Three ways to save the world
It would seem that adults in our lives are often lost when it comes to solving human life problems. Yet in recent years real-life saviors arise from childhood and miraculously are leaders of compassion that work to undue the harm committed on other children. Perhaps this is happening due to Catherine Ryan Hyde’s 1999 “Pay it forward” novel. The story begins with a 7th grade assignment for the children to propose three ways that the world could be saved. One book and a movie where 7th graders proposed ways to save the world resulted in a Pay It Forward Foundation 501 (c3) Non-Profit Organization, and a global initiative “Pay-it-forward day.” Are the children meant to lead us?
Twelve-year-old Craig Kielburger read a single news story about the death of a child laborer and worked without fear, but with determination to stop labor camps full of children as young as four years old. He continues today and shares his results in many books he has written.

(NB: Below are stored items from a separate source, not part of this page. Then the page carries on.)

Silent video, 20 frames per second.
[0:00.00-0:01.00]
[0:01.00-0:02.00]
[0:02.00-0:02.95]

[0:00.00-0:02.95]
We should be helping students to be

A recent example following the Flint, Michigan, water crisis, caused by adults expected to govern and protect the people, when Flint residents discovered elevated levels of lead contaminating the water supply after the city was disconnected from Detroit’s water line as a cost-cutting measure in 2014. Yet it was Gitanjali Rao, an appalled 11 year-old who after two years became inspired to develop a quicker, better, and less expensive test solution. Test problem solved. Maybe Craig Kielburger is correct - children can do more because they don’t have as many fears as adults.

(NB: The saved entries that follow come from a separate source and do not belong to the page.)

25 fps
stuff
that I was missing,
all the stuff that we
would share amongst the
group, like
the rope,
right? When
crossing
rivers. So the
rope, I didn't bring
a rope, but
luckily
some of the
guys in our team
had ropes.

The Boothbay-Boothbay Harbor Community School District also witnessed high school student Lilly Sherburne’s research project uncover lead in drinking water.
Maybe we are wrong to see ourselves as primary solvers of problems. It is more likely to see us as causers or deniers of problems. Perhaps we need more class assignments asking for three ways to save the world. Perhaps we need to look for more children to lead us into a better world.